■ **Task objective**: Once the pictures have been set aside, copy every remaining entry exactly.

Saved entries
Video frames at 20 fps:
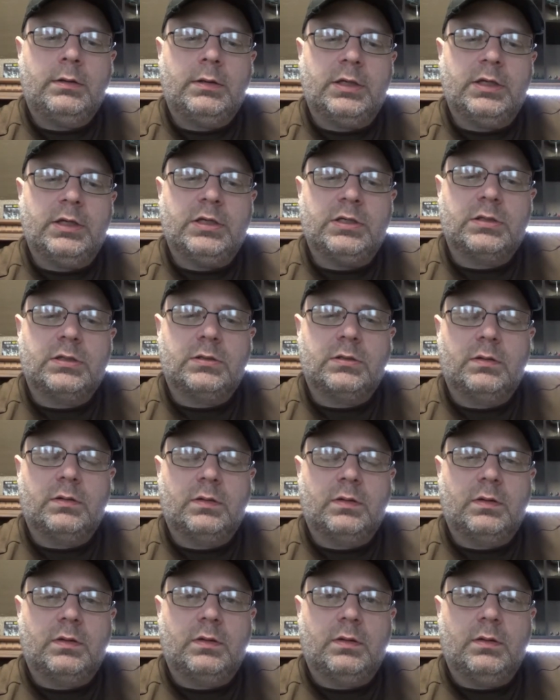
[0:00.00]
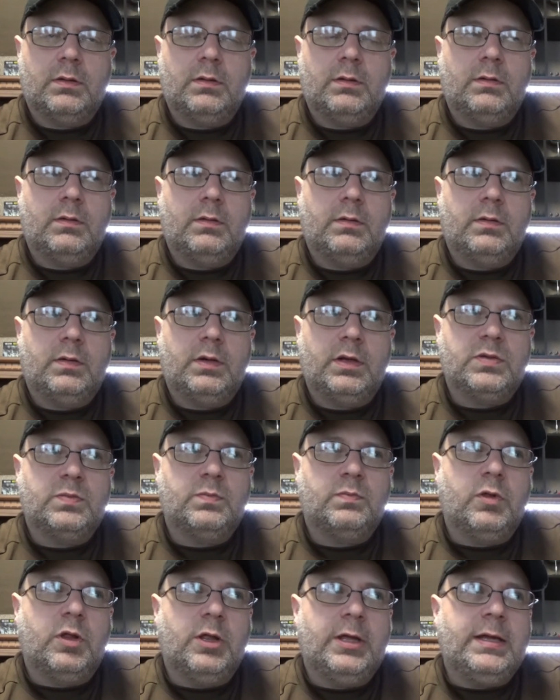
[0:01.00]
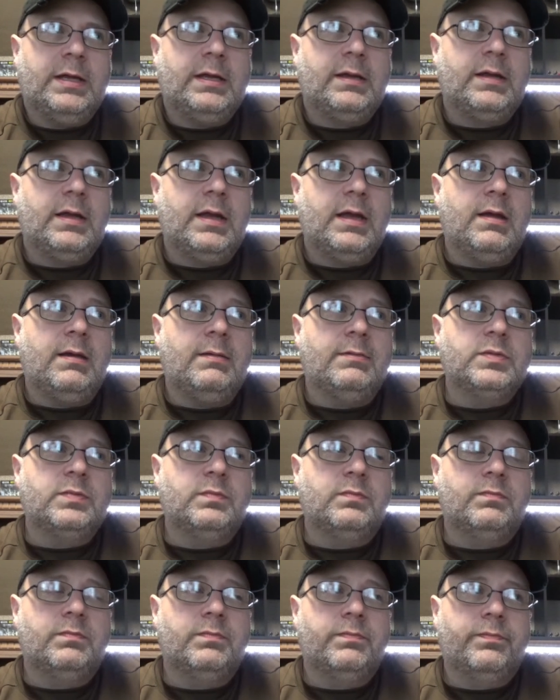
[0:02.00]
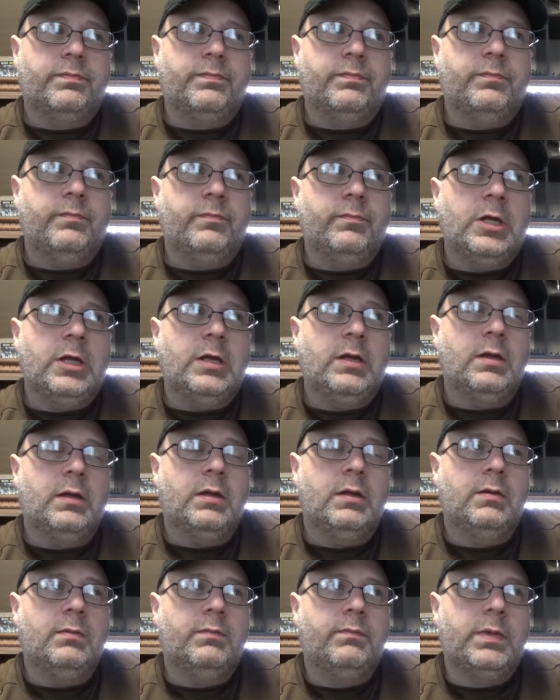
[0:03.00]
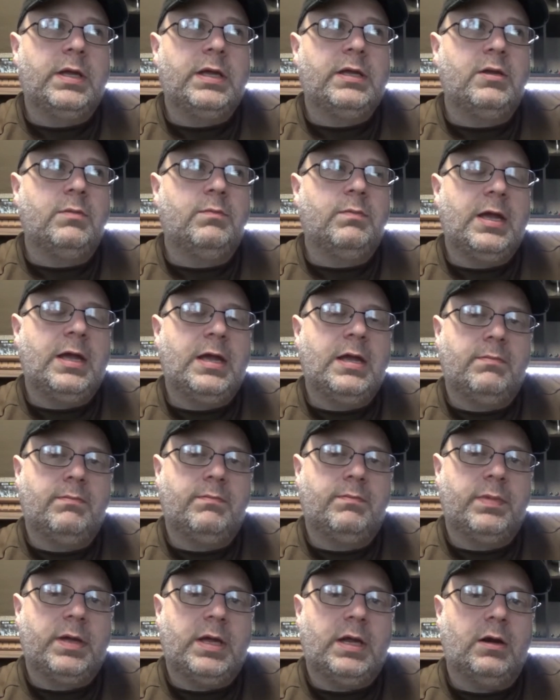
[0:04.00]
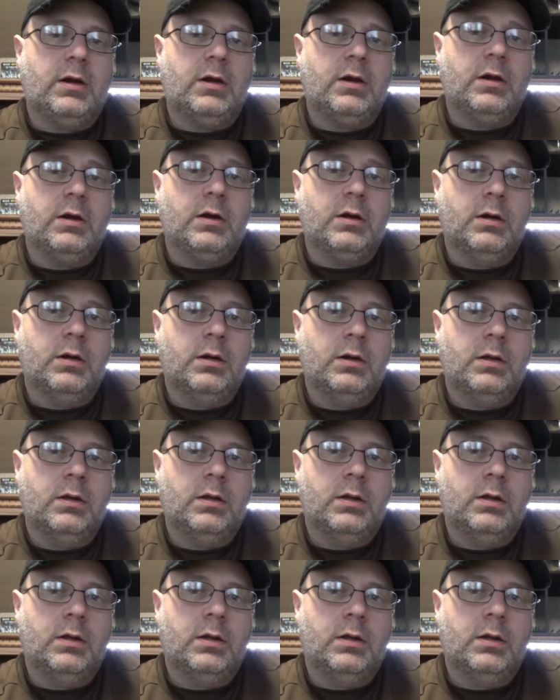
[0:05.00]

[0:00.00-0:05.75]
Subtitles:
does playing games make you paint better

■ **Task output**:
Video frames at 20 fps:
[0:00.00]
[0:01.00]
[0:02.00]
[0:03.00]
[0:04.00]
[0:05.00]

[0:00.00-0:05.75]
Subtitles:
does playing games make you paint better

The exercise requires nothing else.